The task
Only the lines from the "[11:43.91-11:44.91]" line through the last line of the material below belong in the answer, reproduced exactly and with no pictures.

Given entries
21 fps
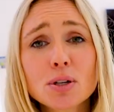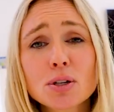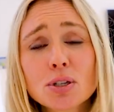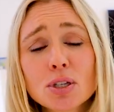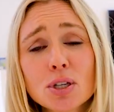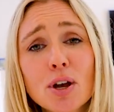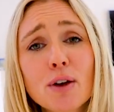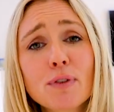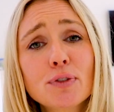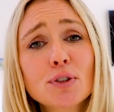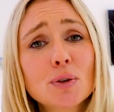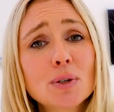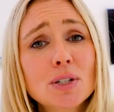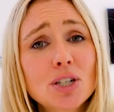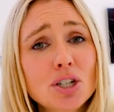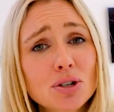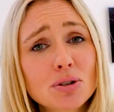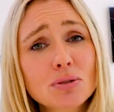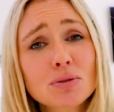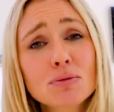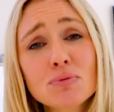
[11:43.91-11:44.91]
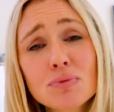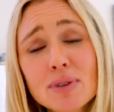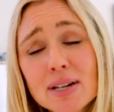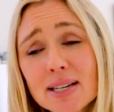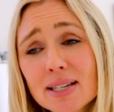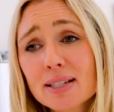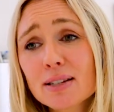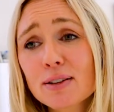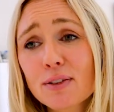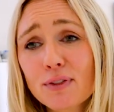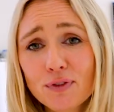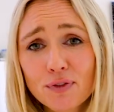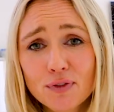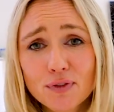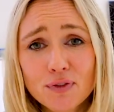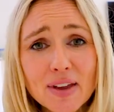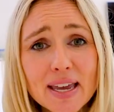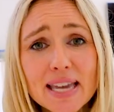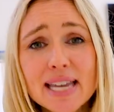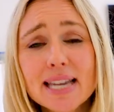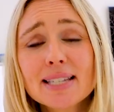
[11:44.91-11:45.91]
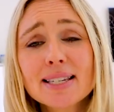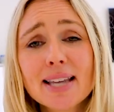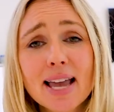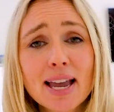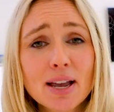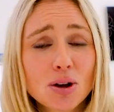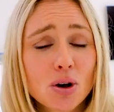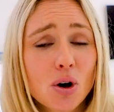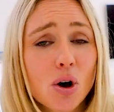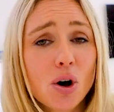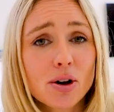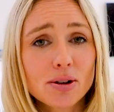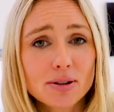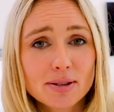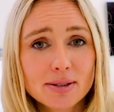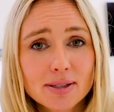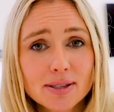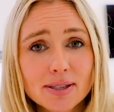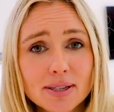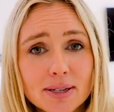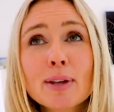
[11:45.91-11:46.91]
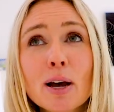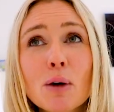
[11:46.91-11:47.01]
yourself to additional risk, fees, and costs.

Solved problem
[11:43.91-11:44.91]
[11:44.91-11:45.91]
[11:45.91-11:46.91]
[11:46.91-11:47.01]
yourself to additional risk, fees, and costs.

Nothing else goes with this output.